The theory also have a background form fields as string does, and it is the three form field background. The M2-brane couple electrically to the 3-form field. As the research of D-brane in NS-NS B field background, people try to generalize the research into M theory.

For example, people [31] tried to study the quantization of open membrane in large C-field background, and they found similar noncommutative behavior as in the open string case because quantization processes naturally adopts Poisson structure. Moreover, people [32]

calculated the scattering amplitudes of open membrane in large C-field background which can be described by Nambu-Poisson algebra (or VPD gauge symmetry). It gives the candidate of generalization of Poisson bracket and Moyal product. To study the M theory in large C-filed background helps us understand the way to generalize Moyal product, which gives the way to quantize string. Hence, people try to apply these researches to understand how to quantize membrane. To study M5 in large C-field background has more interesting physic phenomena. This kind theory includes the self-dual two form, the non-abelian gauge algebra and new action form which is different from PST M5 action [25]. We will discuss this topic in next chapter.

Chapter 2

M5 in Large C-Field Background

Recently, Bagger, Lambert and Gustavsson imposed the Lie-3 algebra into Basu-Harvey BPS system to construct the theory of multiple membranes [33–36]. It is called BLG model, which describes the multiple M2-branes system.

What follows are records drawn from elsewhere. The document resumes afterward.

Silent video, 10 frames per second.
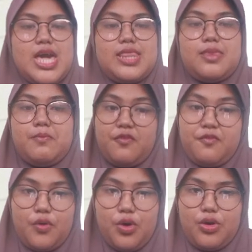Number
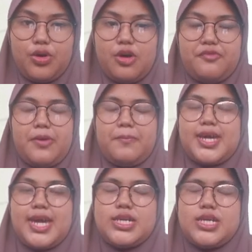four of
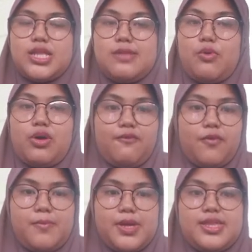application in spoken
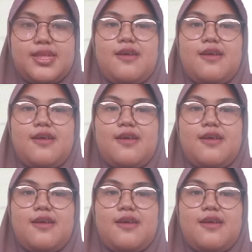form is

In this articles, we will not give any more detail of BLG theory. Latter, people [1, 2] started to impose the Nambu-Poisson structure into the three internal dimensions of BLG model, then they found the new description of single M5-brane theory. We denote it as Nambu-Poisson (NP) M5 theory.

2.1 Nambu-Poisson M5 Theory

The Nambu-Poisson algebra is an infinite dimensional Lie-3 algebra, which is used to de-scribe the algebra in BLG model. People [1,2] consider the additional three internal space dimensions (N ) with 3-dimensional volume-preserving diffeomorphism, which define the space of Nambu-Poisson bracket. Moreover, the worldvolume of multiple M2-branes (M) and the 3 internal dimensions N together can be identified as the worldvolume of M5 theory (M × N ).

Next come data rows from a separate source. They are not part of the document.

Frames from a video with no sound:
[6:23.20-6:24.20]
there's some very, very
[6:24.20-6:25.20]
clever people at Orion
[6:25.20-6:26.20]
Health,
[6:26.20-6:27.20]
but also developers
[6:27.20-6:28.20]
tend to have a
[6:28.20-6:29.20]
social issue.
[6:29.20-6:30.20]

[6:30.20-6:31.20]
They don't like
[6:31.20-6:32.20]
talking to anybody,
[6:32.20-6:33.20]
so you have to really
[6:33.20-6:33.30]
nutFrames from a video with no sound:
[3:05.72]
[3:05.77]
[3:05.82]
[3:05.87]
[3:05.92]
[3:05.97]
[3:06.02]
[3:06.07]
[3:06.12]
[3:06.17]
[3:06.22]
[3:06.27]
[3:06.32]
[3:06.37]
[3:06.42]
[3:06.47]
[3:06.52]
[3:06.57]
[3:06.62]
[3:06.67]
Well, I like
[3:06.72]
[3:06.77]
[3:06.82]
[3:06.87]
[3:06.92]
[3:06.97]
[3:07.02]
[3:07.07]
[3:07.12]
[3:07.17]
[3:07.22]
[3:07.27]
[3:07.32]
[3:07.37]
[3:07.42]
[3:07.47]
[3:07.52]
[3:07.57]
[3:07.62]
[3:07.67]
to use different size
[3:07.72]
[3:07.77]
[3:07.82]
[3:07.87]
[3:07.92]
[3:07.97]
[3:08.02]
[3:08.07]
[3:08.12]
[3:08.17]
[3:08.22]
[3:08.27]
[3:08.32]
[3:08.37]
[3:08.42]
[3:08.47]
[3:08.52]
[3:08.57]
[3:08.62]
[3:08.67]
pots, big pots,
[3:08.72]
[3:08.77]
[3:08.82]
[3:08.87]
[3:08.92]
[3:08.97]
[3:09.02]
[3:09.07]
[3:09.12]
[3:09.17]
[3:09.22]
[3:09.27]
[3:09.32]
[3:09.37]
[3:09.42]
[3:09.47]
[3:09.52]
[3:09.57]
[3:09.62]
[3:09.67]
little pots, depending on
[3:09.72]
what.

These processes will divide the worldvolumes dimensions of M5 into two parts:

{x^µ; y^˙µ} = {x⁰, x¹, x²; y^˙1, y^˙2, y^˙3}. (2.1) Here, the coordinate x^µ label the direction on M, which are the longitudinal directions of M2-branes. Another coordinates y^˙µ label the internal directions on N , which are the space of the volume-preserving diffeomorphism. Roughly speaking, this effective M5 description have 3-dimensional VPD, which is the main characteristic of theory in large C

field background. Hence, the Nambu-Poisson structure in M5 theory is the first evidence of M5 in large C field background.

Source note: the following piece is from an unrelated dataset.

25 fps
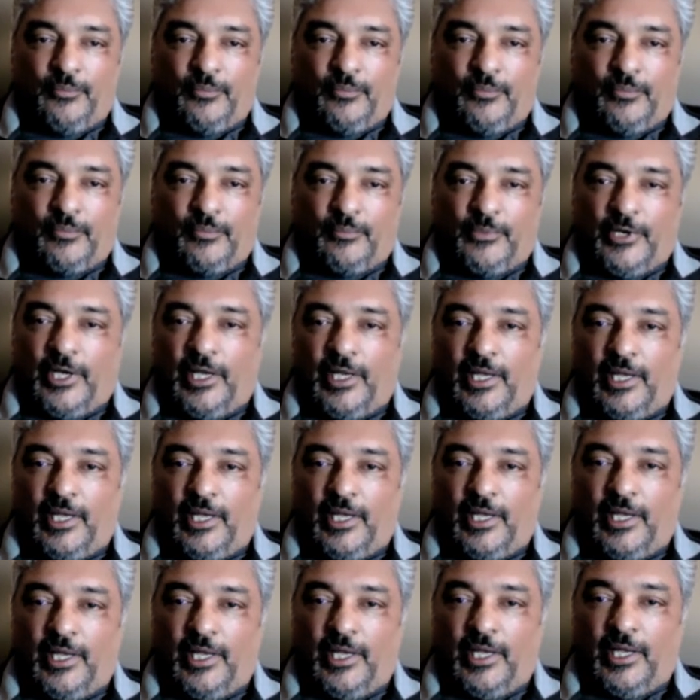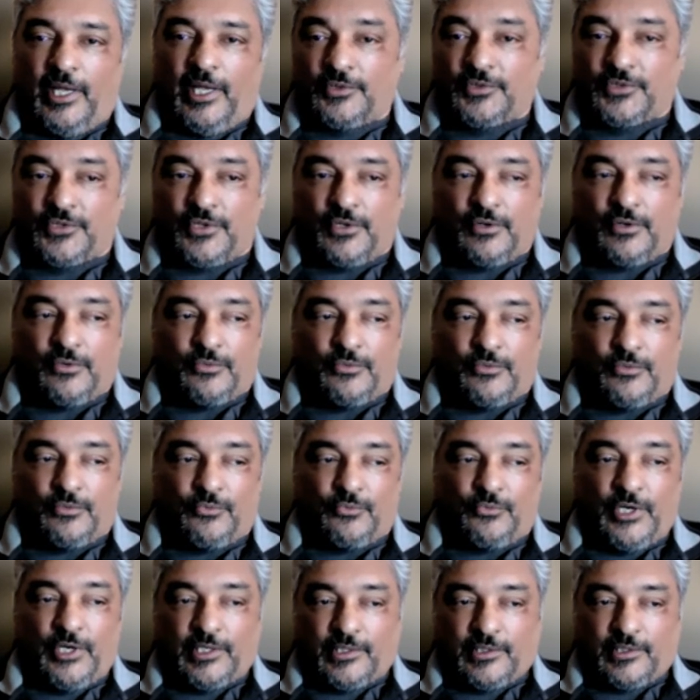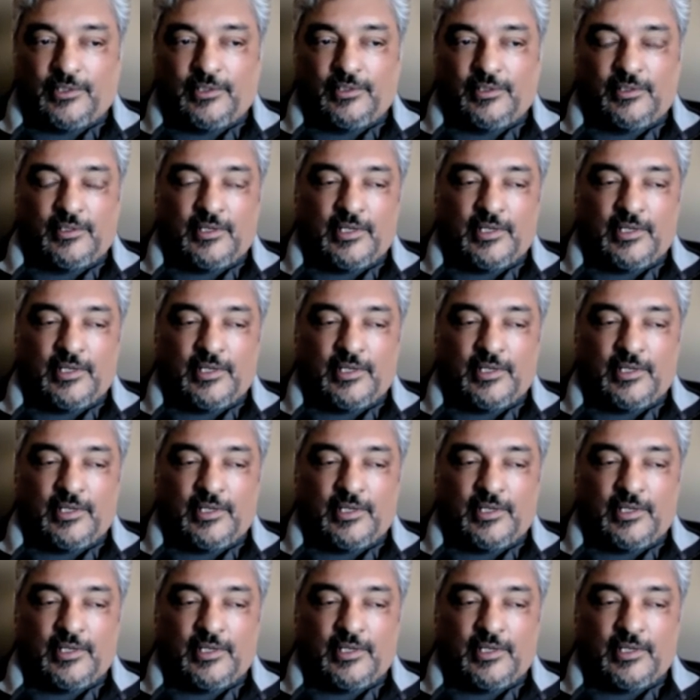But, you know, I've also written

The fields contents of NP M5 theory are self-dual two form (b_{µ ˙µ}, b_{˙µ ˙ν}), five scalar fields X^I, and chiral Majorana fermion Ψ. The two form gauge fields are self-dual, so the degree of freedom (DOF) of two form fields are ⁶₂ = 3 and we do not need b_µν in this theory. The five scalar fields are the DOF of M5-brane on the transverse directions.

The Majorana fermion is reduction from 11 dimension which satisfies the 6-dimension chirality condition Γ⁷Ψ = Ψ. Hence the DOF of fermion are ¹₂2^[112] = 16. The one half of fermion DOF¹ (¹⁶₂ ) are equal to the bosonic DOF (3 + 5) in NP M5 theory, which is a result of supersymmetry.

In next section, we will give the full action to describe the dynamics of these fields.

We will not give all the details about how to derive the action from the BLG theory.

The main process of action calculation is to replace the Lie-3 bracket by Nambu-Poisson bracket: [•, •, •] → g²{•, •, •}. The other details can be found in the papers [1, 2].